The data:
-*-

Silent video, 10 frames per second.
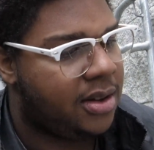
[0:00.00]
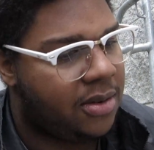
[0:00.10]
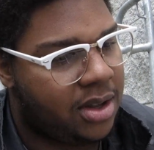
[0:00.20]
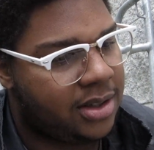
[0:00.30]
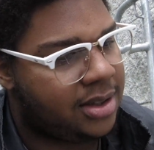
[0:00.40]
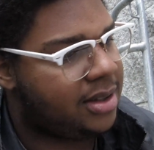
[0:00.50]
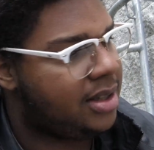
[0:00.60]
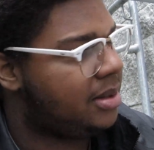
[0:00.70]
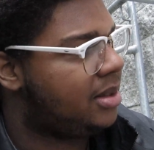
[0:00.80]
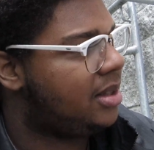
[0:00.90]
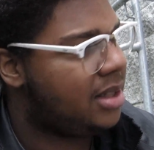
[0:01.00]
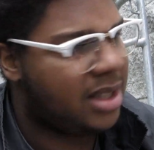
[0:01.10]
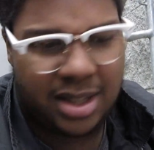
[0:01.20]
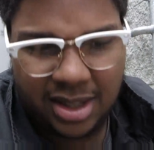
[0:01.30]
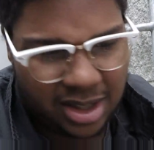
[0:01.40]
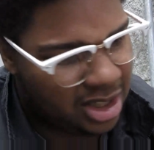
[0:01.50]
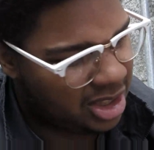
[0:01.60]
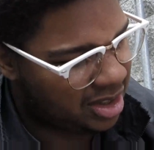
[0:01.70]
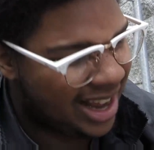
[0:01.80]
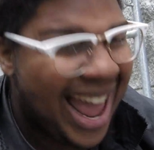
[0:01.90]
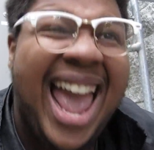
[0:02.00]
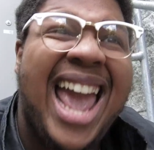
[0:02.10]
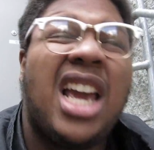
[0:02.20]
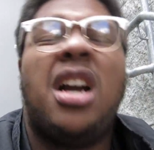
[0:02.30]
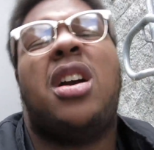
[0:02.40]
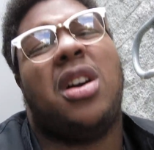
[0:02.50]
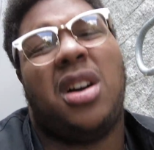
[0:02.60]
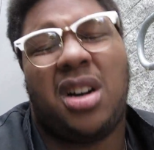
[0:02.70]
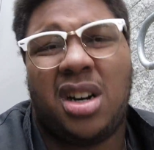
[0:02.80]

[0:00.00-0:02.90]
just anger.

-*-

What to do: Every line above should be copied exactly; do not carry over the pictures.

Solution to this problem:
Silent video, 10 frames per second.
[0:00.00]
[0:00.10]
[0:00.20]
[0:00.30]
[0:00.40]
[0:00.50]
[0:00.60]
[0:00.70]
[0:00.80]
[0:00.90]
[0:01.00]
[0:01.10]
[0:01.20]
[0:01.30]
[0:01.40]
[0:01.50]
[0:01.60]
[0:01.70]
[0:01.80]
[0:01.90]
[0:02.00]
[0:02.10]
[0:02.20]
[0:02.30]
[0:02.40]
[0:02.50]
[0:02.60]
[0:02.70]
[0:02.80]

[0:00.00-0:02.90]
just anger.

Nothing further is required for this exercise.